- _What is required_:
If a line in the records below contains the word "Verbatim", copy it out.

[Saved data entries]

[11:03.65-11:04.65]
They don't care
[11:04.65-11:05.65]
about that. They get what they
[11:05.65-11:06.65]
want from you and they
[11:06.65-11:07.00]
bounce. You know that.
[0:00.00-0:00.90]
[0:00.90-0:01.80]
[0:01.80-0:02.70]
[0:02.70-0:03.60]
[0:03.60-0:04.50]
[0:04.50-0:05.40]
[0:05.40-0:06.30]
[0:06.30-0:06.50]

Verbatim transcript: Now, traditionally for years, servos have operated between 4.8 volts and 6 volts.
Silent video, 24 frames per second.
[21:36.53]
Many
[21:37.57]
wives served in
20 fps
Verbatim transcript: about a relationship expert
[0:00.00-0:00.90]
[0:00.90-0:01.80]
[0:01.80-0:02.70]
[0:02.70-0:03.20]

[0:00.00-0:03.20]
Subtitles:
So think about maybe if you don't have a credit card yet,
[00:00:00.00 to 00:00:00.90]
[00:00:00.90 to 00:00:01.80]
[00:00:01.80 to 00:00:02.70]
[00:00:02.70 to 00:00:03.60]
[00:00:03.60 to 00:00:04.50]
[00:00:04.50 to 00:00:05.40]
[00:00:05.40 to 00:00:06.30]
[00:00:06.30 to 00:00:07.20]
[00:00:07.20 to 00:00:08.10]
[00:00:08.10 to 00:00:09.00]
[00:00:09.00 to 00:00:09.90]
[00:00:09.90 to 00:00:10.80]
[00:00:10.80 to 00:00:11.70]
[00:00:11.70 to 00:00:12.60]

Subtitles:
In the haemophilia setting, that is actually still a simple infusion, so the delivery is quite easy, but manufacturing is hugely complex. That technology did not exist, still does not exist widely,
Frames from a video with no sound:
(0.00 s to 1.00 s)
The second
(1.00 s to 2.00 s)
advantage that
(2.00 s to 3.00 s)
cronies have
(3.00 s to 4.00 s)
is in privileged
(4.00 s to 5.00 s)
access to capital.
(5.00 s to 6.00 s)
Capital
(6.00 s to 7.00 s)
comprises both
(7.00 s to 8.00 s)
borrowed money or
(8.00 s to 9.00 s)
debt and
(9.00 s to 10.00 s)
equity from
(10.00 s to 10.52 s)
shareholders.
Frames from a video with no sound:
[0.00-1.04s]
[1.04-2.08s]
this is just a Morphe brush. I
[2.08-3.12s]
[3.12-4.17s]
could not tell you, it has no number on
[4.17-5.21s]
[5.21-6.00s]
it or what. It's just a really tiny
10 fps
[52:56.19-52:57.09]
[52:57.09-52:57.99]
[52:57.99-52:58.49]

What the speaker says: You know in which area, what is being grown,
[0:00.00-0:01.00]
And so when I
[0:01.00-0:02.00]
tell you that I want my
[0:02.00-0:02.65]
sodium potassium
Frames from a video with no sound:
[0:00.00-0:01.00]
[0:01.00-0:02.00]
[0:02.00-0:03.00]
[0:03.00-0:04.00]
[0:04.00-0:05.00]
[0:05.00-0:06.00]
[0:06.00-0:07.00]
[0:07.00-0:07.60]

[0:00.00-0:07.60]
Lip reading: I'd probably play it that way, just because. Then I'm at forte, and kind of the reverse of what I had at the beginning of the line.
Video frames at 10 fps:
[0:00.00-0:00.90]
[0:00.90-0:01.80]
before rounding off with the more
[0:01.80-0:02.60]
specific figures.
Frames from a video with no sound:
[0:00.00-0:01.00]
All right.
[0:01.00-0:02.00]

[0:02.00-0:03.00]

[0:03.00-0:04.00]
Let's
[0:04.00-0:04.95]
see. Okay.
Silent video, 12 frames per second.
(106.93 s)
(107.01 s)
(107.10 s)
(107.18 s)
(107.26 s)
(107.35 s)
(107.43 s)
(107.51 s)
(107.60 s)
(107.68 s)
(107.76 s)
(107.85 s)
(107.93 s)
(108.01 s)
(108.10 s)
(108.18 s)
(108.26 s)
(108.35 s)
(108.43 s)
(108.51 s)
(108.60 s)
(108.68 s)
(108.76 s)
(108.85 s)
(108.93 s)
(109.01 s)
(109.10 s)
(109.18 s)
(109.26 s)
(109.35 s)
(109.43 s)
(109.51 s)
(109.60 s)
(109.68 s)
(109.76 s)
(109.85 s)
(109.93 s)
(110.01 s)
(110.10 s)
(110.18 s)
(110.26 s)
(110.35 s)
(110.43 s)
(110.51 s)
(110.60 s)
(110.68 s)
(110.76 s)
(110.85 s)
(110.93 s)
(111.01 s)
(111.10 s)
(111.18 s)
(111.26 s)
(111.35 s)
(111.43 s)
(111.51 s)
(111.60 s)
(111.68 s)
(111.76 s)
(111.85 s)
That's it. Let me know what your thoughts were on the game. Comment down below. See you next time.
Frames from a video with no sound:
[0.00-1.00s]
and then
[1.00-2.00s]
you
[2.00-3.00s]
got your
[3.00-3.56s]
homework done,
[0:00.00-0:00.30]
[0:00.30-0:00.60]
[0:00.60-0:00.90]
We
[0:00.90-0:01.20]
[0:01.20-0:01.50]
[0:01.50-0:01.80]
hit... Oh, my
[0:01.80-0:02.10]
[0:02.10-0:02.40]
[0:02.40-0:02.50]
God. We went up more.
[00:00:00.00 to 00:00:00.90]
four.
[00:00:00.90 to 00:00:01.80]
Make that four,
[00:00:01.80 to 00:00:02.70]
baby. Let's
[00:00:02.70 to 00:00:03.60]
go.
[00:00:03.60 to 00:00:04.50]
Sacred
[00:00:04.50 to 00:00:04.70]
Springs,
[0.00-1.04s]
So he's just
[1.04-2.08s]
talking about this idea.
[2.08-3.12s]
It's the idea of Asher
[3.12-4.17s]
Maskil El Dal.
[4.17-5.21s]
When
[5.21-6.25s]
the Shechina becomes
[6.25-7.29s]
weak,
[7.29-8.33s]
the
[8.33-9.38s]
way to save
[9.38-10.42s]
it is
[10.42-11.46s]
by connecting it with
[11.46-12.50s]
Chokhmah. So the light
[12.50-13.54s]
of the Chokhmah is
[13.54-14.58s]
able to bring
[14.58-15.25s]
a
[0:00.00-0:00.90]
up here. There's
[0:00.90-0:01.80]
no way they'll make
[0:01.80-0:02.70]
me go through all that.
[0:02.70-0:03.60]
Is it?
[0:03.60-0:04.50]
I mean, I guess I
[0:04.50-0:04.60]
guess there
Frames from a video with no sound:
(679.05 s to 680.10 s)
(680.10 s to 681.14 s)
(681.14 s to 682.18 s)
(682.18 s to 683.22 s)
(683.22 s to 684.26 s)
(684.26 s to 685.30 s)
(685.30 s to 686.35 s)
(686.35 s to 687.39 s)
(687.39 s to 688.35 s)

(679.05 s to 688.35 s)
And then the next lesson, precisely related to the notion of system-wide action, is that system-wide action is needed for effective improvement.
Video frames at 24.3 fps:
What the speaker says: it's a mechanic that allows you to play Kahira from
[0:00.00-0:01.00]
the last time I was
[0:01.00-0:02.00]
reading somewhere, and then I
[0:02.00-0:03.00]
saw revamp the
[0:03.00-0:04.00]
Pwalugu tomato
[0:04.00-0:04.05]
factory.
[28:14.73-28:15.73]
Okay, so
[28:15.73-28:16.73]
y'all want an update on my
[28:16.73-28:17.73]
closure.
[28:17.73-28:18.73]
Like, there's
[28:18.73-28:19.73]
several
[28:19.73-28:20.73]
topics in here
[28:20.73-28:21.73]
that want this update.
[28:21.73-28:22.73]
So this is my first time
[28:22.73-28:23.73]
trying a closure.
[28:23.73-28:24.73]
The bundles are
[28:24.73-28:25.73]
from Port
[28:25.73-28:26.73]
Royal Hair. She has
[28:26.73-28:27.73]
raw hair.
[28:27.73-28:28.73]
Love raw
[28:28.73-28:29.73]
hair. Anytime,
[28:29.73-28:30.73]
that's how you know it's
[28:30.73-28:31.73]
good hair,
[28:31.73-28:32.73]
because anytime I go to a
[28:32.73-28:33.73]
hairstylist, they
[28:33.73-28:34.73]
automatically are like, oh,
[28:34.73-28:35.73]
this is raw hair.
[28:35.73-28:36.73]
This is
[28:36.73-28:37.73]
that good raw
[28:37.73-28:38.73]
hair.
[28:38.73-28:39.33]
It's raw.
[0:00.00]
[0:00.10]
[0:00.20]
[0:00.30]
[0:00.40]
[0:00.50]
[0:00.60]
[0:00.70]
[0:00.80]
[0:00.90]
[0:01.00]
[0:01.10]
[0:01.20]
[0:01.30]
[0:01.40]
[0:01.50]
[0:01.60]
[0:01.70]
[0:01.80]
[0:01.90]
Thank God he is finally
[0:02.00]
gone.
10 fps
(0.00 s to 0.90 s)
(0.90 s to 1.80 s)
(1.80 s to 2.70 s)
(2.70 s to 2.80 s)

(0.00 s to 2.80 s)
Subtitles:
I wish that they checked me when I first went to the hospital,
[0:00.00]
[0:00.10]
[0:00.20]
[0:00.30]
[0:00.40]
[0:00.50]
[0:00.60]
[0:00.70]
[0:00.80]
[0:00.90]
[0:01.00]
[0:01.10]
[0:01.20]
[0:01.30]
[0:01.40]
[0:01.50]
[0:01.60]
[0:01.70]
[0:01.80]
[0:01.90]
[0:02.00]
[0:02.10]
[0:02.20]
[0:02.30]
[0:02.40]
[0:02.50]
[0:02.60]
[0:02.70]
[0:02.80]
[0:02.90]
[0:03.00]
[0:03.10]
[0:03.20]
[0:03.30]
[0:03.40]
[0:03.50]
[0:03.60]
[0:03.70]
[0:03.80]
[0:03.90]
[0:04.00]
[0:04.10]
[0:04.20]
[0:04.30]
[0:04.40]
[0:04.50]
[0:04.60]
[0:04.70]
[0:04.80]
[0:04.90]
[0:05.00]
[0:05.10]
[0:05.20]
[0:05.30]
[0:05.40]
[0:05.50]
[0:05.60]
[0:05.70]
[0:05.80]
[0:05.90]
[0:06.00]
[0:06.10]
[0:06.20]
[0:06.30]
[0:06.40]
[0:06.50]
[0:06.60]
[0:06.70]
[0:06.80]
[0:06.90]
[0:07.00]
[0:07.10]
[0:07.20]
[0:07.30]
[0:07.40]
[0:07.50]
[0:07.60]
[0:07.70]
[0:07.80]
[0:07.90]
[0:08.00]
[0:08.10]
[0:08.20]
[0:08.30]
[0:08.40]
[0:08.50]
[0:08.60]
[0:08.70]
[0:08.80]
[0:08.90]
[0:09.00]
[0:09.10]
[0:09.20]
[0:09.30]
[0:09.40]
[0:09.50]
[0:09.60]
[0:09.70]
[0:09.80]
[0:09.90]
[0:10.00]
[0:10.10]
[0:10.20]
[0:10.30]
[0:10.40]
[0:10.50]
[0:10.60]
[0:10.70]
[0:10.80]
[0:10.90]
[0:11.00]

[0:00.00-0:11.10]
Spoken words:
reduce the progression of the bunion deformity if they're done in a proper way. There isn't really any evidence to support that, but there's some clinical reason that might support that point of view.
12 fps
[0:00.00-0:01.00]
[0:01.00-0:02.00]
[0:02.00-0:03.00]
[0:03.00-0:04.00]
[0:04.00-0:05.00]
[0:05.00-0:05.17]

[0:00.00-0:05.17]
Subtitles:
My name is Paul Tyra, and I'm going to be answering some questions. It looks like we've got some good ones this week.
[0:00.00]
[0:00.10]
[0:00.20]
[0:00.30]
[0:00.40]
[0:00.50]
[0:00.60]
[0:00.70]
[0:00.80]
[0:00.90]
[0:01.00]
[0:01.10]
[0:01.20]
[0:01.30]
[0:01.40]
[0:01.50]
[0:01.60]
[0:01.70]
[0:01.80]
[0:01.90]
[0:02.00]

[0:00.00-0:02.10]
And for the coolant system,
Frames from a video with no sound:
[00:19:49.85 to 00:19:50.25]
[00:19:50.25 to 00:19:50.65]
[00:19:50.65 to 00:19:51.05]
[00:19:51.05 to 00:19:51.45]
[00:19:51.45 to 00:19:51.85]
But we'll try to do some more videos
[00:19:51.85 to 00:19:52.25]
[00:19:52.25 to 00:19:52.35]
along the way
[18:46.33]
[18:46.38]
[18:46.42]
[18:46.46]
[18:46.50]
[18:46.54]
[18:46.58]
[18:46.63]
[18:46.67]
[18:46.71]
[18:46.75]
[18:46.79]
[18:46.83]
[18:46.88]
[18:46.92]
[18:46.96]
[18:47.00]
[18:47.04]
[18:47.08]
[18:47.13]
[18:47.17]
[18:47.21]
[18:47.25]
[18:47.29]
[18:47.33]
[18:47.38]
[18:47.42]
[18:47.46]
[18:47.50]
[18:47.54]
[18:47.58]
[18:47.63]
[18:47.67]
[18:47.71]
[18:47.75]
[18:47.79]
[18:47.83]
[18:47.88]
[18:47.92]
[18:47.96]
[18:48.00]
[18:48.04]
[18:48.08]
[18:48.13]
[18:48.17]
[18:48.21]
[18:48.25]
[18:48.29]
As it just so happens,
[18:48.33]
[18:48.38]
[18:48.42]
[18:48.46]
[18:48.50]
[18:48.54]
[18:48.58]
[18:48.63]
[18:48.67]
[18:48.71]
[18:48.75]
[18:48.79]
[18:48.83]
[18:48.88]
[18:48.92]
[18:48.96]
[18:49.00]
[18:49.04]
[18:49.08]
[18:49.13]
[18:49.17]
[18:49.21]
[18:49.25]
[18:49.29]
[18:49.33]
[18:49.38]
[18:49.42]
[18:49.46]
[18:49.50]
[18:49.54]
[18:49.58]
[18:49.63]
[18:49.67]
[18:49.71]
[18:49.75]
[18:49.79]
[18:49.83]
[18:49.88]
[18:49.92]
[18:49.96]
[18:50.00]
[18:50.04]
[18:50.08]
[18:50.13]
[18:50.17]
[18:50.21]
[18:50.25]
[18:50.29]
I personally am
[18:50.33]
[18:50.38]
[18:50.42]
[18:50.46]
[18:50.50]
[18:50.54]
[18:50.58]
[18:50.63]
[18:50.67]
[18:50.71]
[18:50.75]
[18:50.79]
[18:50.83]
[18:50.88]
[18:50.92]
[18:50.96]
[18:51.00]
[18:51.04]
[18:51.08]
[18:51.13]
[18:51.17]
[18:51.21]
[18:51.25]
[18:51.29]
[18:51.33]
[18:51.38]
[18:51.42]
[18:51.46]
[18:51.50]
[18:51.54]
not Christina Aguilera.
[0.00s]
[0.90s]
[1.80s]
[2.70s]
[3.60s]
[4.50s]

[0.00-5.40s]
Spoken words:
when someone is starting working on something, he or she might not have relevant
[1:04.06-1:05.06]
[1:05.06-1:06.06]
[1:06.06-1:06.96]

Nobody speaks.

- _Finished task_:
Verbatim transcript: Now, traditionally for years, servos have operated between 4.8 volts and 6 volts.
Verbatim transcript: about a relationship expert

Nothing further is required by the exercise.